Task prompt: Copy, word for word, the line containing "[00:00:04.27 to 00:00:04.80]" and each line that follows it in the entries below; pictures do not belong in the copy.

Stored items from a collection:
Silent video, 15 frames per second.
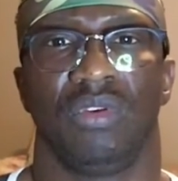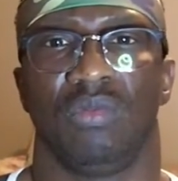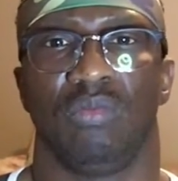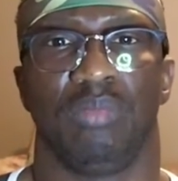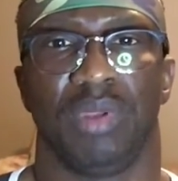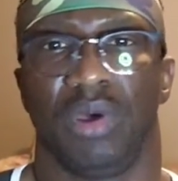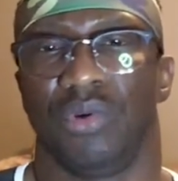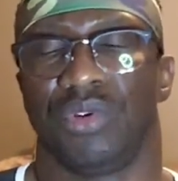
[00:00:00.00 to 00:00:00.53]

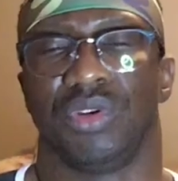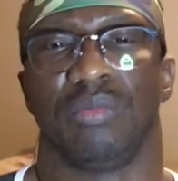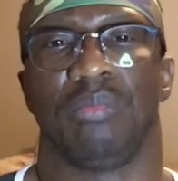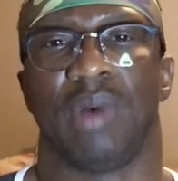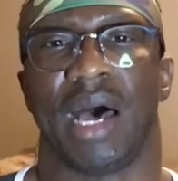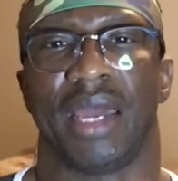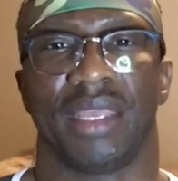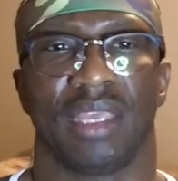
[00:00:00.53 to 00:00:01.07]
blow your
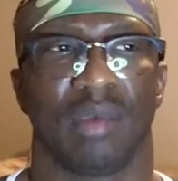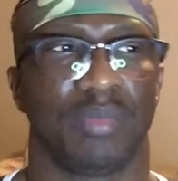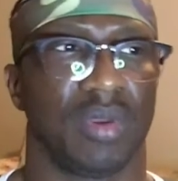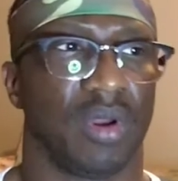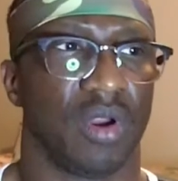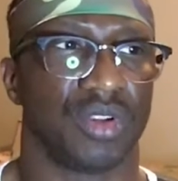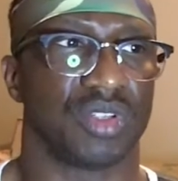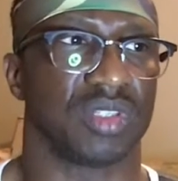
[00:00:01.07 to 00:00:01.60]
body up, you
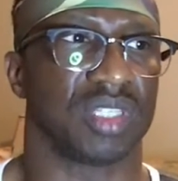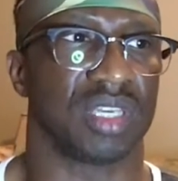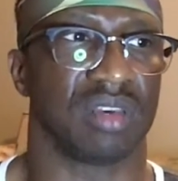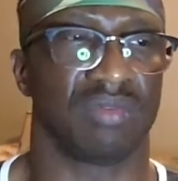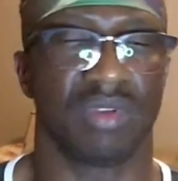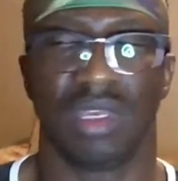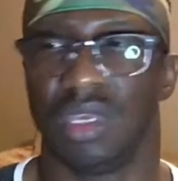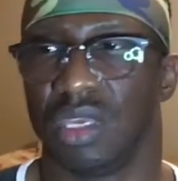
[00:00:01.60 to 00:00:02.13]
hurt yourself,
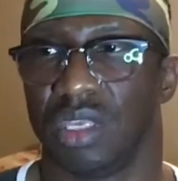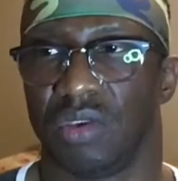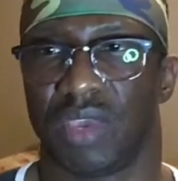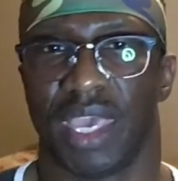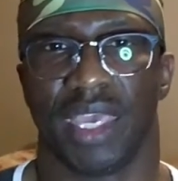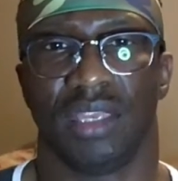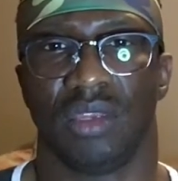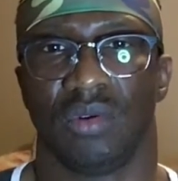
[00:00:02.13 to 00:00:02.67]
you
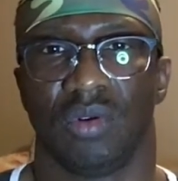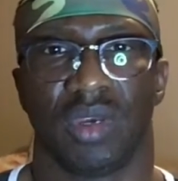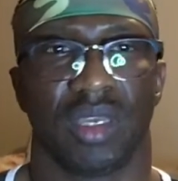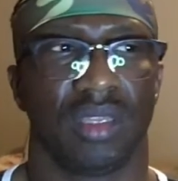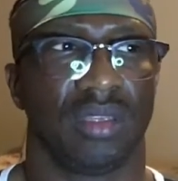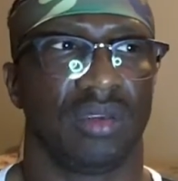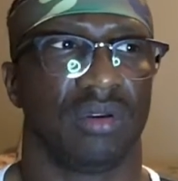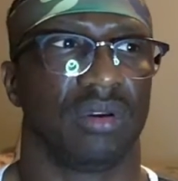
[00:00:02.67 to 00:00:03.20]
can't do
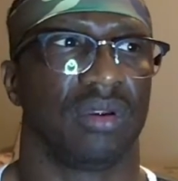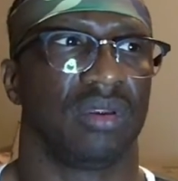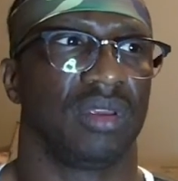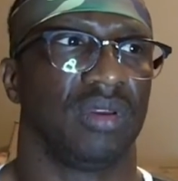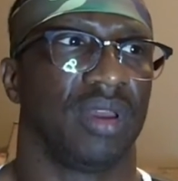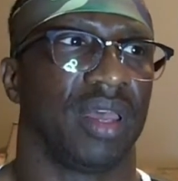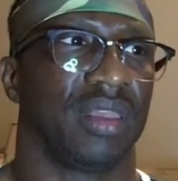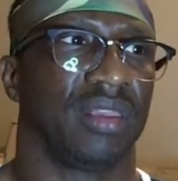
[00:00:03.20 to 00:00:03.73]
it,
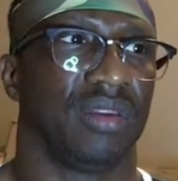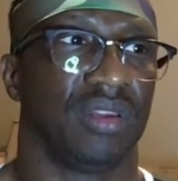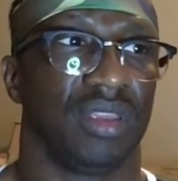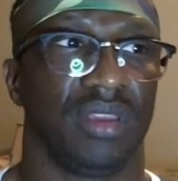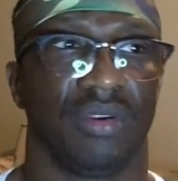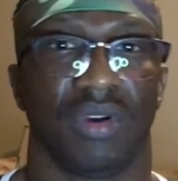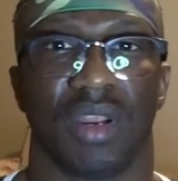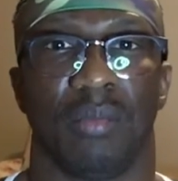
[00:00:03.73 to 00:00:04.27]

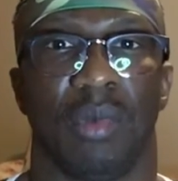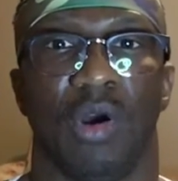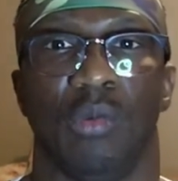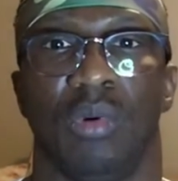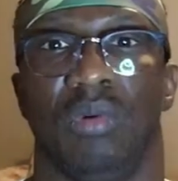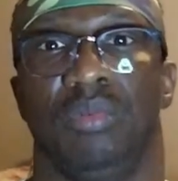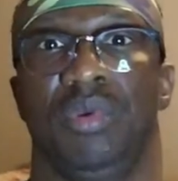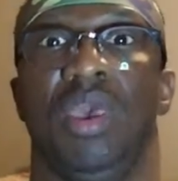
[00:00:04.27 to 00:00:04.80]
you're
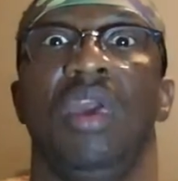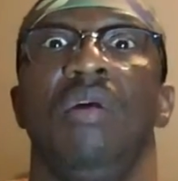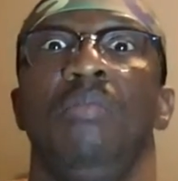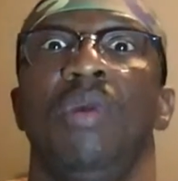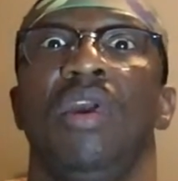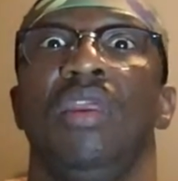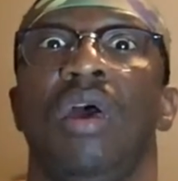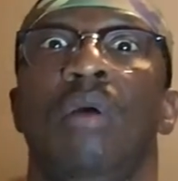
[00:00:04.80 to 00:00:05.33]
immobile. Yeah,
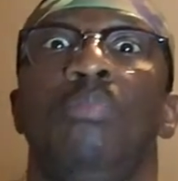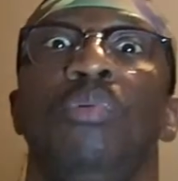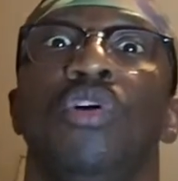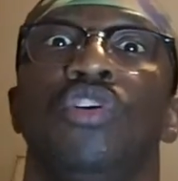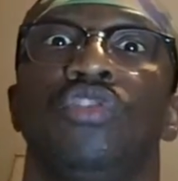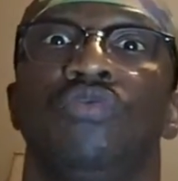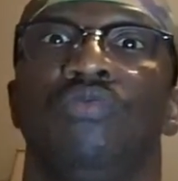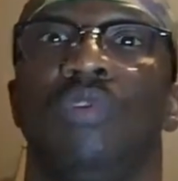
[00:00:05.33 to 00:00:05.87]
man, I
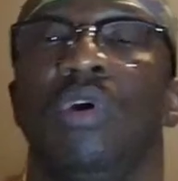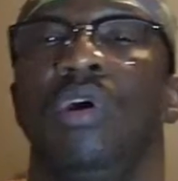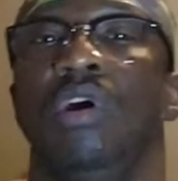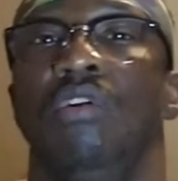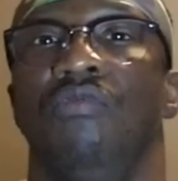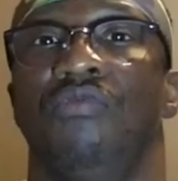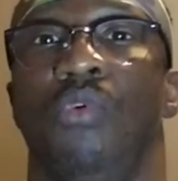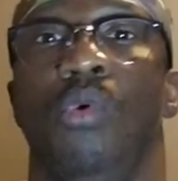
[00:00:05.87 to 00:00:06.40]
bench
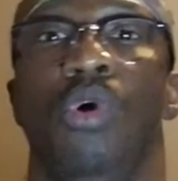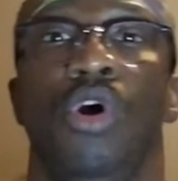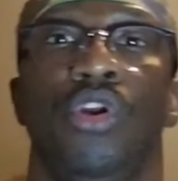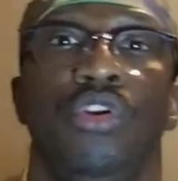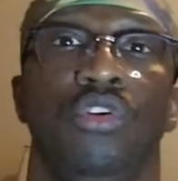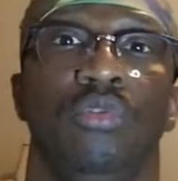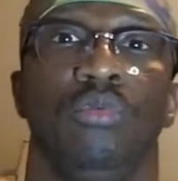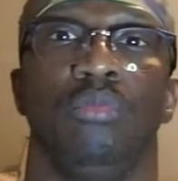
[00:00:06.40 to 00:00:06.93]

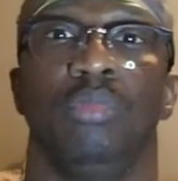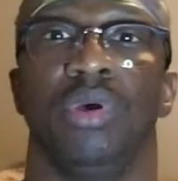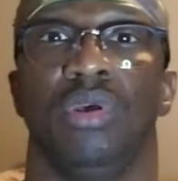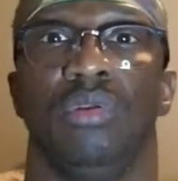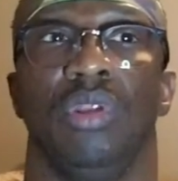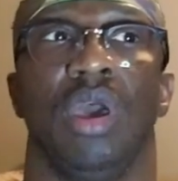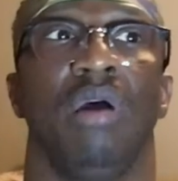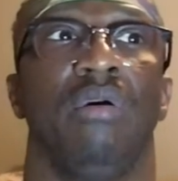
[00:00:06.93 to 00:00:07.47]
400, but
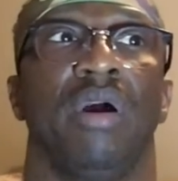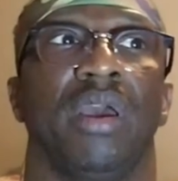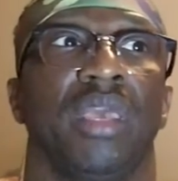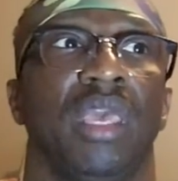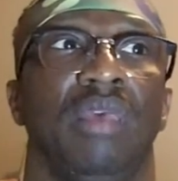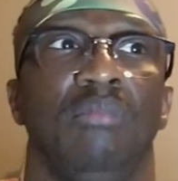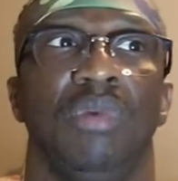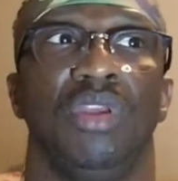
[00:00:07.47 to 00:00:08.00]
now I
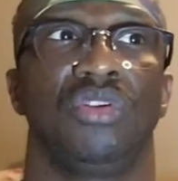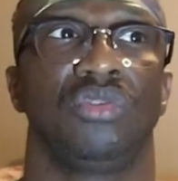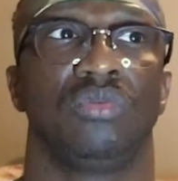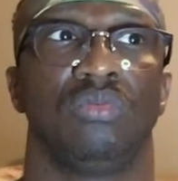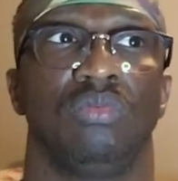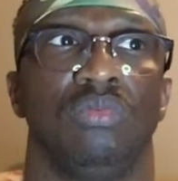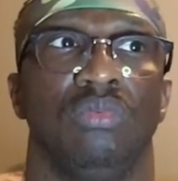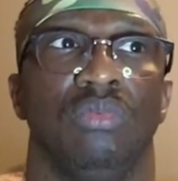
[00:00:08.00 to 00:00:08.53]
can't bench
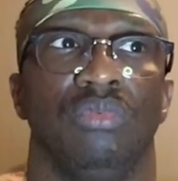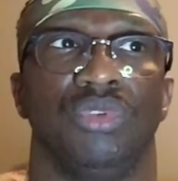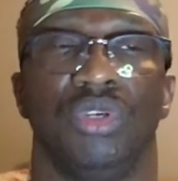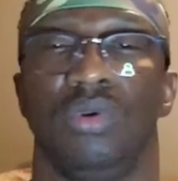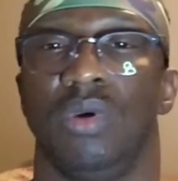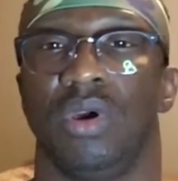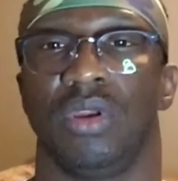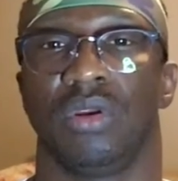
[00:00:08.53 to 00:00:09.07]

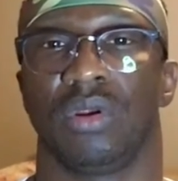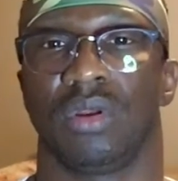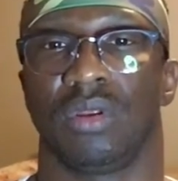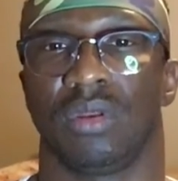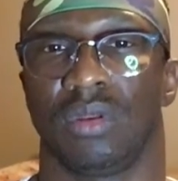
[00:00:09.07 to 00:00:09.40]
200.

Exercise solution:
[00:00:04.27 to 00:00:04.80]
you're
[00:00:04.80 to 00:00:05.33]
immobile. Yeah,
[00:00:05.33 to 00:00:05.87]
man, I
[00:00:05.87 to 00:00:06.40]
bench
[00:00:06.40 to 00:00:06.93]

[00:00:06.93 to 00:00:07.47]
400, but
[00:00:07.47 to 00:00:08.00]
now I
[00:00:08.00 to 00:00:08.53]
can't bench
[00:00:08.53 to 00:00:09.07]

[00:00:09.07 to 00:00:09.40]
200.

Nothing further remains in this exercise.